### DATA TO USE ###
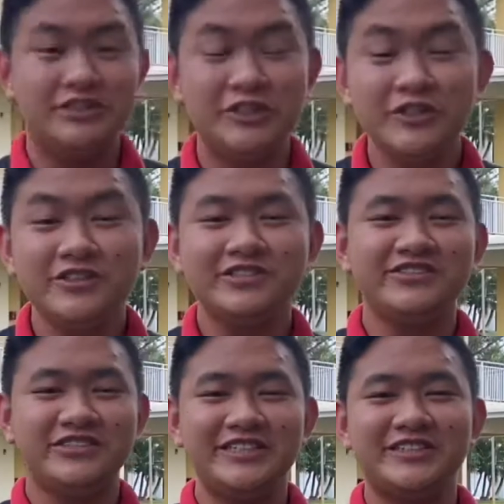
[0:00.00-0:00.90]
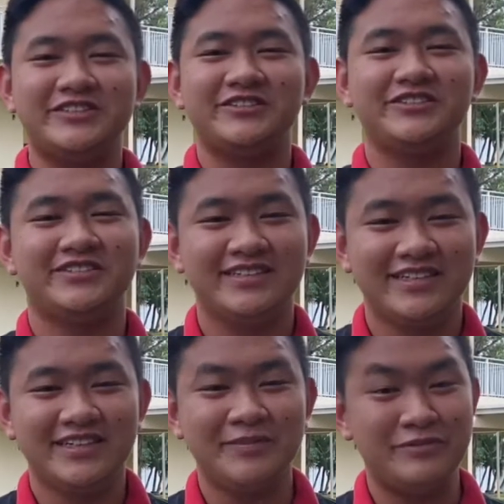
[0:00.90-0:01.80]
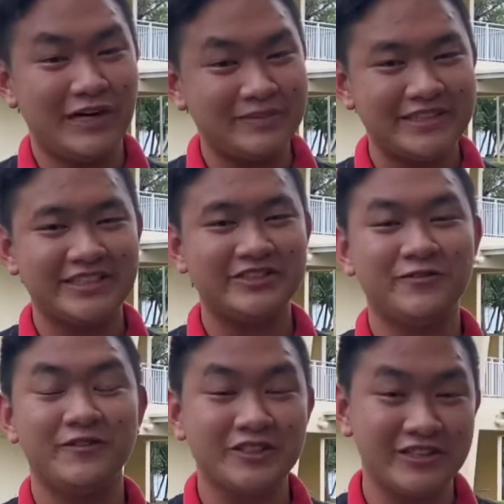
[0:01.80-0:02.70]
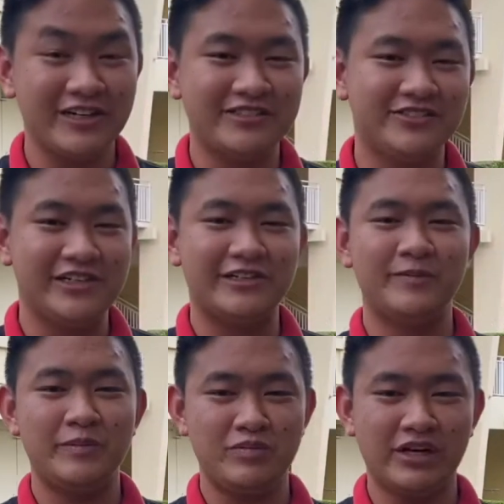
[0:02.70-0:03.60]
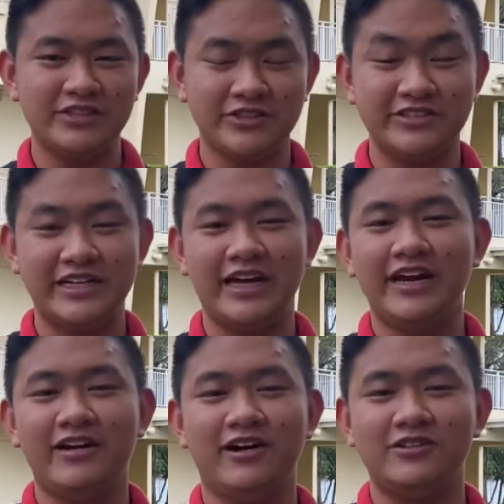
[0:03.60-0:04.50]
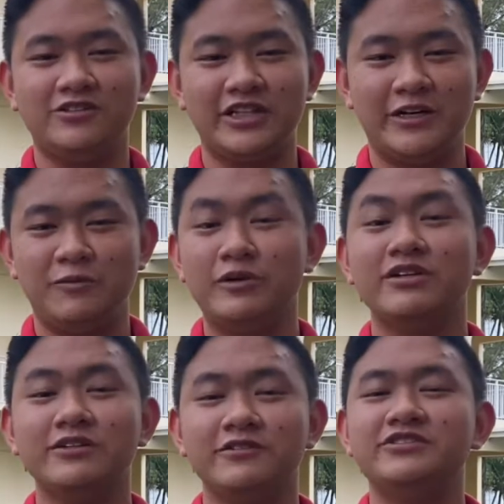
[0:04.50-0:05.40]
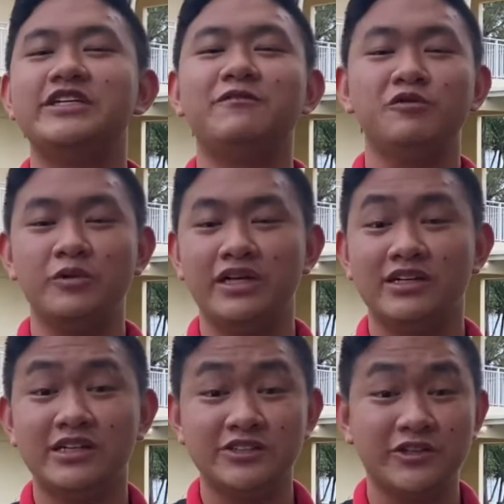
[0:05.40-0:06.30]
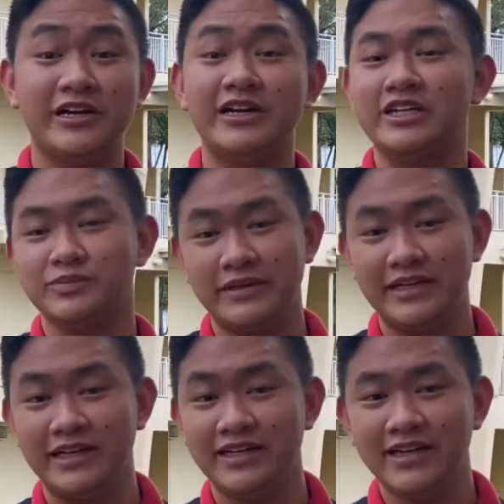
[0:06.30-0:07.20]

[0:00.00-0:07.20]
Juniors and seniors, prom tickets are officially on sale. Price starts at $90 and will increase every week starting next Monday.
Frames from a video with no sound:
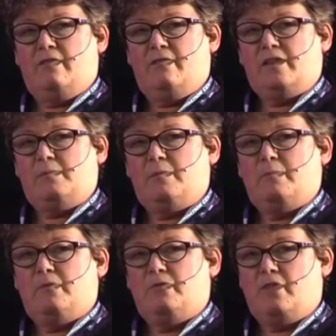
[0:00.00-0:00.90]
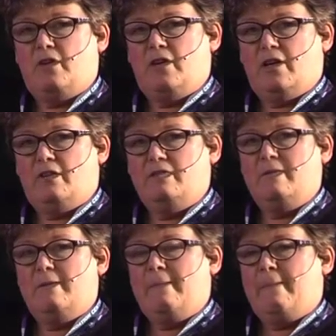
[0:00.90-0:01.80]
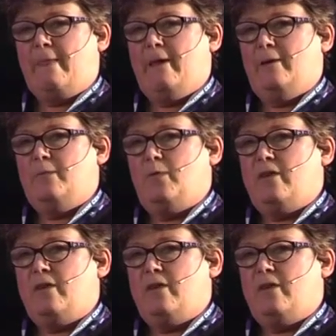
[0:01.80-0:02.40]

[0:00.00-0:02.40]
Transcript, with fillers: investment portfolio um,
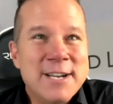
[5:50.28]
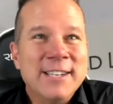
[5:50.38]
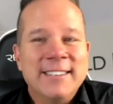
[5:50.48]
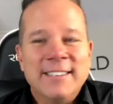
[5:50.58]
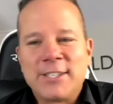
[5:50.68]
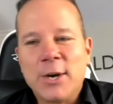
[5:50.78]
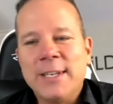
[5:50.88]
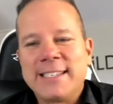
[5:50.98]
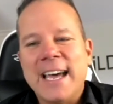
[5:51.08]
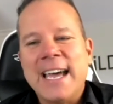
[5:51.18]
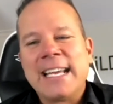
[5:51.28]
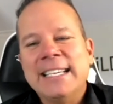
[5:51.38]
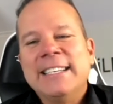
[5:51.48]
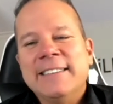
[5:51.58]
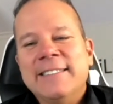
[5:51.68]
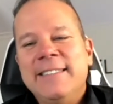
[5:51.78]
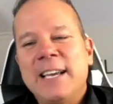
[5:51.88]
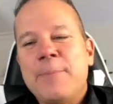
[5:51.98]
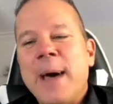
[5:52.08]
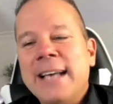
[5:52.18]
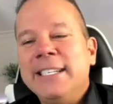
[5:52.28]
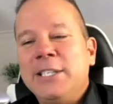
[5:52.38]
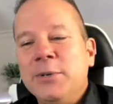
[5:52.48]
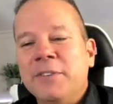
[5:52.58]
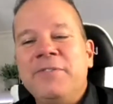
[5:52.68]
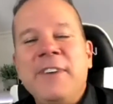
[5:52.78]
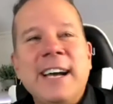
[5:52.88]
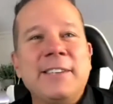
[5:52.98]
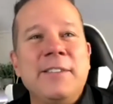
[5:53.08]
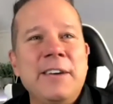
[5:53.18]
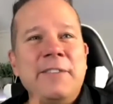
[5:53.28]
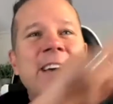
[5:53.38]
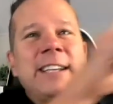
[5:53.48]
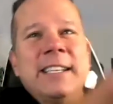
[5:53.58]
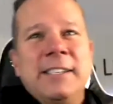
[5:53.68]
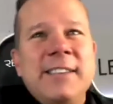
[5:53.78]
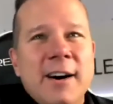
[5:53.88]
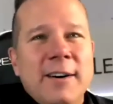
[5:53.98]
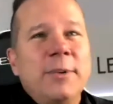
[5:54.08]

So it's like the capacity to affect the effect itself,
###
Copy the lines exactly as they appear from the opening of the entries above through the line with "[0:01.80-0:02.40]", excluding all pictures.

WRITTEN SOLUTION:
[0:00.00-0:00.90]
[0:00.90-0:01.80]
[0:01.80-0:02.70]
[0:02.70-0:03.60]
[0:03.60-0:04.50]
[0:04.50-0:05.40]
[0:05.40-0:06.30]
[0:06.30-0:07.20]

[0:00.00-0:07.20]
Juniors and seniors, prom tickets are officially on sale. Price starts at $90 and will increase every week starting next Monday.
Frames from a video with no sound:
[0:00.00-0:00.90]
[0:00.90-0:01.80]
[0:01.80-0:02.40]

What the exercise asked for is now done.